CN110287876A - A kind of content identification method based on video image - Google Patents
A kind of content identification method based on video image Download PDFInfo
- Publication number
- CN110287876A CN110287876A CN201910556426.8A CN201910556426A CN110287876A CN 110287876 A CN110287876 A CN 110287876A CN 201910556426 A CN201910556426 A CN 201910556426A CN 110287876 A CN110287876 A CN 110287876A
- Authority
- CN
- China
- Prior art keywords
- layer
- video image
- model
- content
- trained
- Prior art date
- Legal status (The legal status is an assumption and is not a legal conclusion. Google has not performed a legal analysis and makes no representation as to the accuracy of the status listed.)
- Pending
Links
Classifications
-
- G—PHYSICS
- G06—COMPUTING; CALCULATING OR COUNTING
- G06N—COMPUTING ARRANGEMENTS BASED ON SPECIFIC COMPUTATIONAL MODELS
- G06N3/00—Computing arrangements based on biological models
- G06N3/02—Neural networks
- G06N3/04—Architecture, e.g. interconnection topology
- G06N3/045—Combinations of networks
-
- G—PHYSICS
- G06—COMPUTING; CALCULATING OR COUNTING
- G06V—IMAGE OR VIDEO RECOGNITION OR UNDERSTANDING
- G06V20/00—Scenes; Scene-specific elements
- G06V20/40—Scenes; Scene-specific elements in video content
-
- G—PHYSICS
- G06—COMPUTING; CALCULATING OR COUNTING
- G06V—IMAGE OR VIDEO RECOGNITION OR UNDERSTANDING
- G06V20/00—Scenes; Scene-specific elements
- G06V20/40—Scenes; Scene-specific elements in video content
- G06V20/46—Extracting features or characteristics from the video content, e.g. video fingerprints, representative shots or key frames
Abstract
A kind of content identification method based on video image, the invention belongs to artificial intelligence fields, and in particular to a kind of video image identification method.It is an object of the present invention to solve the problems, such as that the existing identification real-time based on video content is bad.The present invention constructs image recognition network model first, is then directed to video image, extracts key frame images;Key frame images are handled using image recognition network model, determine the content object of image;The optical flow field information between two field pictures is calculated by optical flow method simultaneously, the feature of key frame is transferred to other frame images;Then model is trained, obtains trained final identification model;The content of video image is identified using trained final identification model.The present invention is used for the content recognition of video image.
Description
Technical field
The invention belongs to artificial intelligence fields, and in particular to a kind of video image identification method.
Background technique
With the gradually development of science and technology, the development such as automatic Pilot technology, robot technology are getting faster, and technology is accordingly more next
More mature, no wheel is automatic Pilot technical field or robotic technology field etc., it is desirable to realize autonomous classification and independently judge
It is typically handled based on image, in particular for the autonomous classification in automatic Pilot and robot (in motion process
Collision prevention etc.) etc. it is most of be that base and video image are handled.

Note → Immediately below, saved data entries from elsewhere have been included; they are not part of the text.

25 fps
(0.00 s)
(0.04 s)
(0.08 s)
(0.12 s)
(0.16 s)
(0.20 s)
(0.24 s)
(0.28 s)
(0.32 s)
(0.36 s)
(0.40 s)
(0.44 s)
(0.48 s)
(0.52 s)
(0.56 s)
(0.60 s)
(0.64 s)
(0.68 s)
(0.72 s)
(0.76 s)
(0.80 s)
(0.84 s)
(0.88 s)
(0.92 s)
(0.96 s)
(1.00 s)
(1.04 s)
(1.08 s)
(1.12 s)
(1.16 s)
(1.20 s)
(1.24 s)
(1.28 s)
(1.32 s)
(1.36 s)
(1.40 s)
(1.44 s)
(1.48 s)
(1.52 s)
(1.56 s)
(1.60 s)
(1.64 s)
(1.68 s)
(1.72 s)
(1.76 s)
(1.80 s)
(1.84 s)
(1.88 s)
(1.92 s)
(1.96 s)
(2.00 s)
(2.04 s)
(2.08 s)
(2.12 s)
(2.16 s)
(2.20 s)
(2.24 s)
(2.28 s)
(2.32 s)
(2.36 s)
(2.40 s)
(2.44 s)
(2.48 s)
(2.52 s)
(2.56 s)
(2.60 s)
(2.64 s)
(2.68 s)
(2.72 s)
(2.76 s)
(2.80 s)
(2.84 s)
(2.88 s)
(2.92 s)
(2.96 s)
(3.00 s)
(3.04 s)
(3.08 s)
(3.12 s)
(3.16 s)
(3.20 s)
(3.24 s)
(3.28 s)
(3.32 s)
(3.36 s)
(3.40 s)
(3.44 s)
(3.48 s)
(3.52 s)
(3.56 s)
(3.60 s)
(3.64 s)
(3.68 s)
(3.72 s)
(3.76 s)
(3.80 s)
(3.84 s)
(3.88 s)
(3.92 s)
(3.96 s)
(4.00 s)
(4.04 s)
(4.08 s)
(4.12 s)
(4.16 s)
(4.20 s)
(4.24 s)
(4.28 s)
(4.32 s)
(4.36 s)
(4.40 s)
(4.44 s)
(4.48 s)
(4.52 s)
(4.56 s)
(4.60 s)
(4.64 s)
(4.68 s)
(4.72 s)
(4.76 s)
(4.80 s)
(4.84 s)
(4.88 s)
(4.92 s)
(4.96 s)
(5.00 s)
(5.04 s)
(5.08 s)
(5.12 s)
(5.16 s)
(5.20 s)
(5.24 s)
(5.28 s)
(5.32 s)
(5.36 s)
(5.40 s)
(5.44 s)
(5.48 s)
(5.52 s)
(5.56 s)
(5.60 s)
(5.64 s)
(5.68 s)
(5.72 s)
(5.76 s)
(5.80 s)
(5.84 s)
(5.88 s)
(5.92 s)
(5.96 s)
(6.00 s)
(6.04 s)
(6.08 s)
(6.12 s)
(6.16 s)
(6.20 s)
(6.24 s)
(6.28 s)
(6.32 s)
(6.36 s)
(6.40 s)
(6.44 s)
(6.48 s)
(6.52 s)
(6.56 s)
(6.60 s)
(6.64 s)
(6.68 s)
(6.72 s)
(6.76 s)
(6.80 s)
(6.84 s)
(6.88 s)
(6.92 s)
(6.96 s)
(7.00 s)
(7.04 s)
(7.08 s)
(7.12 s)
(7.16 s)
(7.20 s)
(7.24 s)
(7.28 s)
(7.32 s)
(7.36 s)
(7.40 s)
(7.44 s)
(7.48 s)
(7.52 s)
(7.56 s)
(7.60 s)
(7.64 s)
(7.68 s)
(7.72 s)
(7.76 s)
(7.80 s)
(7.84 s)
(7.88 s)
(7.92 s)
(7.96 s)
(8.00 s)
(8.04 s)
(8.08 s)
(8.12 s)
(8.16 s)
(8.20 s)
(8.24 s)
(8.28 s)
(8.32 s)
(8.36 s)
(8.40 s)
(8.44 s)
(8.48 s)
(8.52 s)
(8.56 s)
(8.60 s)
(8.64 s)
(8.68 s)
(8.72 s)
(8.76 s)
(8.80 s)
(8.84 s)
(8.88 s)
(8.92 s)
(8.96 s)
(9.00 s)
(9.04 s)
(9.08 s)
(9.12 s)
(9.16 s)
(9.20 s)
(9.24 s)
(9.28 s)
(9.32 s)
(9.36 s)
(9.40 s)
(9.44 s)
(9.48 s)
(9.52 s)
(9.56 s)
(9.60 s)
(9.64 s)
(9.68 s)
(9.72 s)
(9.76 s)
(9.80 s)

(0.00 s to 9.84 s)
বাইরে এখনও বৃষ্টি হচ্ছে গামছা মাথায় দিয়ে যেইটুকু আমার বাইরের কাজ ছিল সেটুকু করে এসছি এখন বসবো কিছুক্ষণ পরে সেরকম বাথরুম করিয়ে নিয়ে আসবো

But current video image processing has certain disadvantage: the data volume of video is huge, not only for Image Acquisition
There is very high requirement with hardware such as image procossings, also has higher requirement for the software environment of processing, cause existing
Hardware or software processing speed are slower, are not able to satisfy the requirement of real-time.In particular for for automatic Pilot technology, to reality
The requirement of when property judgement is high, if not being able to satisfy the requirement of real-time, not can guarantee traffic safety, if in order to guarantee reality
The requirement of when property, then may need to sacrifice the precision of images be cost, lessen in this way content recognition accuracy or this
Cause rate of false alarm to increase, great security risk is equally existed to traffic safety.This is also to restrict to have real-time simultaneously
It is required that the fields such as robot development.
Summary of the invention
It is an object of the present invention to solve the problems, such as that the existing identification real-time based on video content is bad.

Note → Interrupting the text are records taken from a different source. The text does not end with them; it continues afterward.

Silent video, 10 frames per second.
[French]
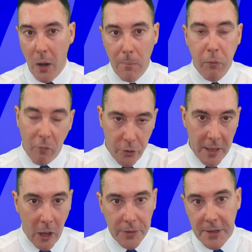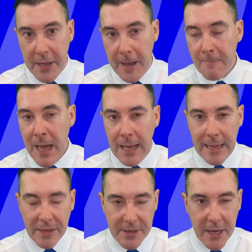Euh, pour vous donner un idée,
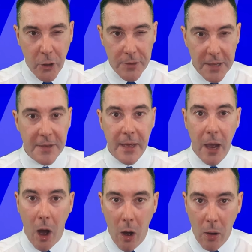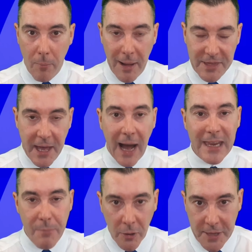l'acier qui est utilisé en matière
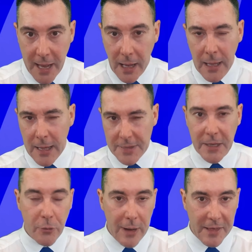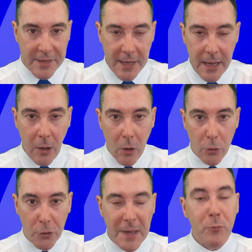alimentaire, c'est de l'acier
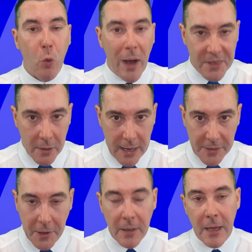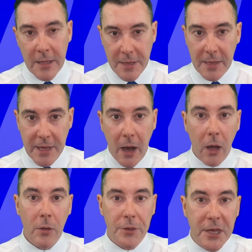euh, de type 304,
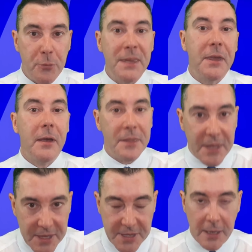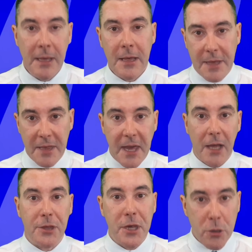c'est-à-dire 18-10,
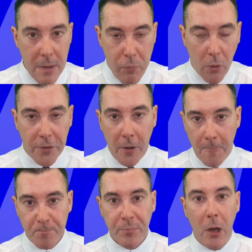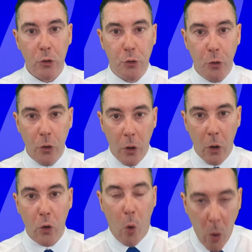c'est-à-dire 18% de
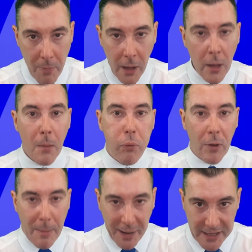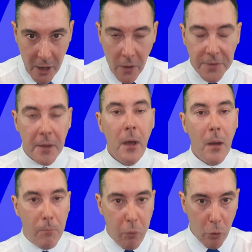euh, chrome pour la brillance,
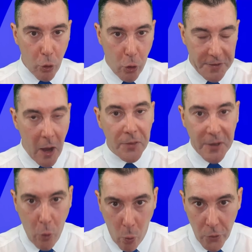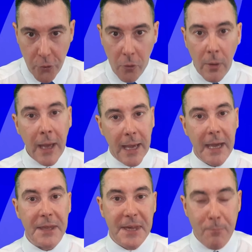pour le côté anticorrosion
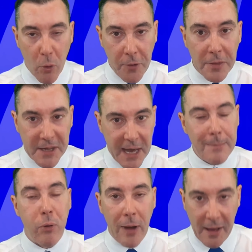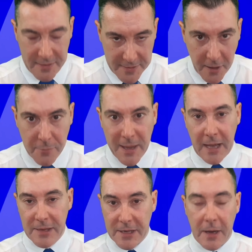et 10% de nickel pour la résistance
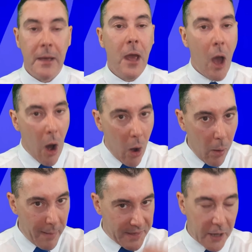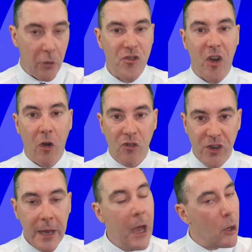mécanique en matière de
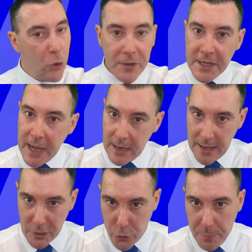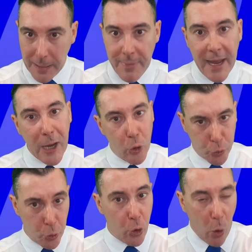chirurgie, le nickel est supprimé et
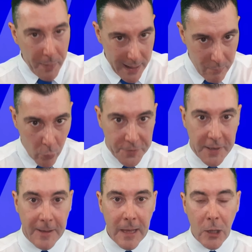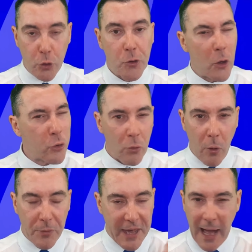le taux de chrome est monté, de sorte
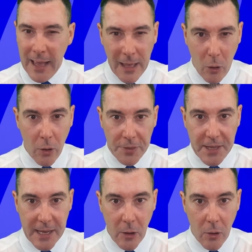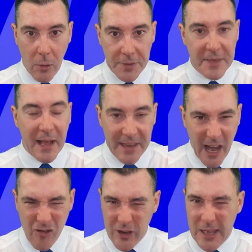qu'on obtient euh, euh, des,
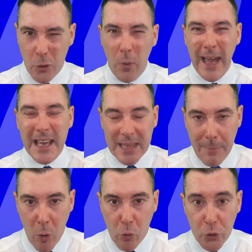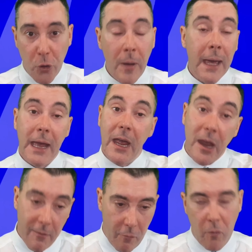alliages qui sont extrêmement coûteux.
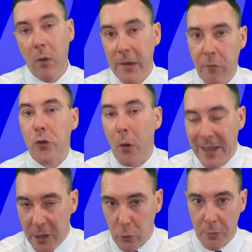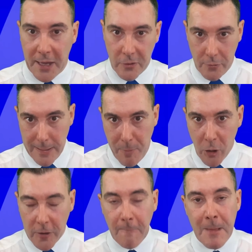Et il faut se remettre dans le contexte de
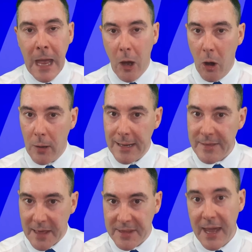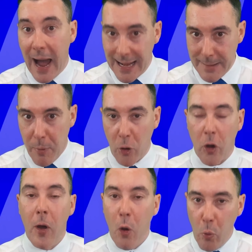l'époque. Euh, les aciers à
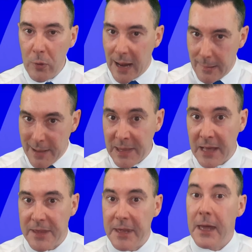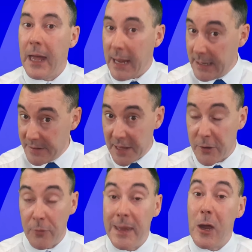l'époque où l'Allemagne nazie et les
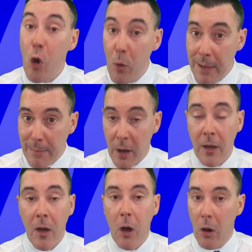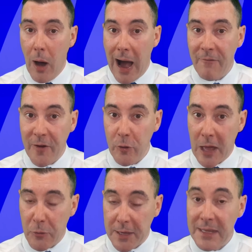États-Unis eux-mêmes avaient
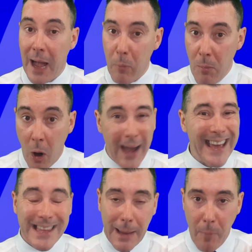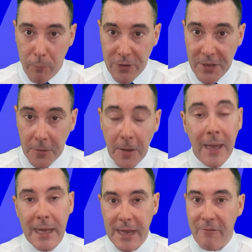une industrie d'armement extrêmement
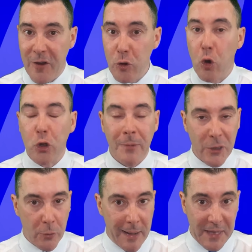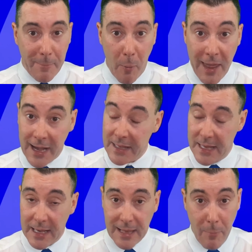puissante, il y avait une consommation de matières premières
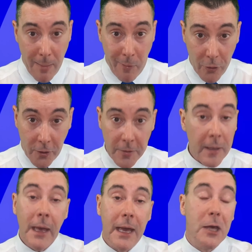qui était extrêmement importante.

A kind of content identification method based on video image, comprising the following steps:
Step 1, building image recognition network model:
The structure of the image recognition network model are as follows: input layer, the first convolutional layer, the first pond layer, the second convolution
Layer, the second pond layer, third convolutional layer, third pond layer, fisrt feature splicing layer, second feature splice layer, output layer;It is described
Fisrt feature splices layer splicing and carries out merging features to the characteristic pattern of third pond layer and the second pond layer characteristic pattern, then rolls up
It is again passed by after product, batch standardization, ReLU activation fusion and carries out the processing of attention mechanism, characteristic information input second feature is spelled
Connect layer;Second feature splices layer and the characteristic pattern of fisrt feature splicing layer input and the first pond layer characteristic pattern is carried out feature spelling
It connects, is then again passed by after convolution, batch standardization, ReLU activation fusion and carry out the processing of attention mechanism, by depth characteristic information
Input and output layer;
Step 2 is directed to video image, extracts key frame images;
Key frame images are handled using image recognition network model, determine the content object of image;
The optical flow field information between two field pictures is calculated by optical flow method simultaneously, the feature of key frame is transferred to other frames
Image;
Step 3 is trained for the model of step 2, obtains trained final identification model;
Step 4 identifies the content of video image using trained final identification model.
The invention has the benefit that
The parameter for the image recognition network model that the present invention constructs can control in reasonable range, while needle of the present invention
Processing is distinguished to key frame and non-key frame, to ensure the real-time identified to video content;This hair simultaneously
Bright content recognition accuracy rate can also reach 90 percent, have good video image content recognition effect.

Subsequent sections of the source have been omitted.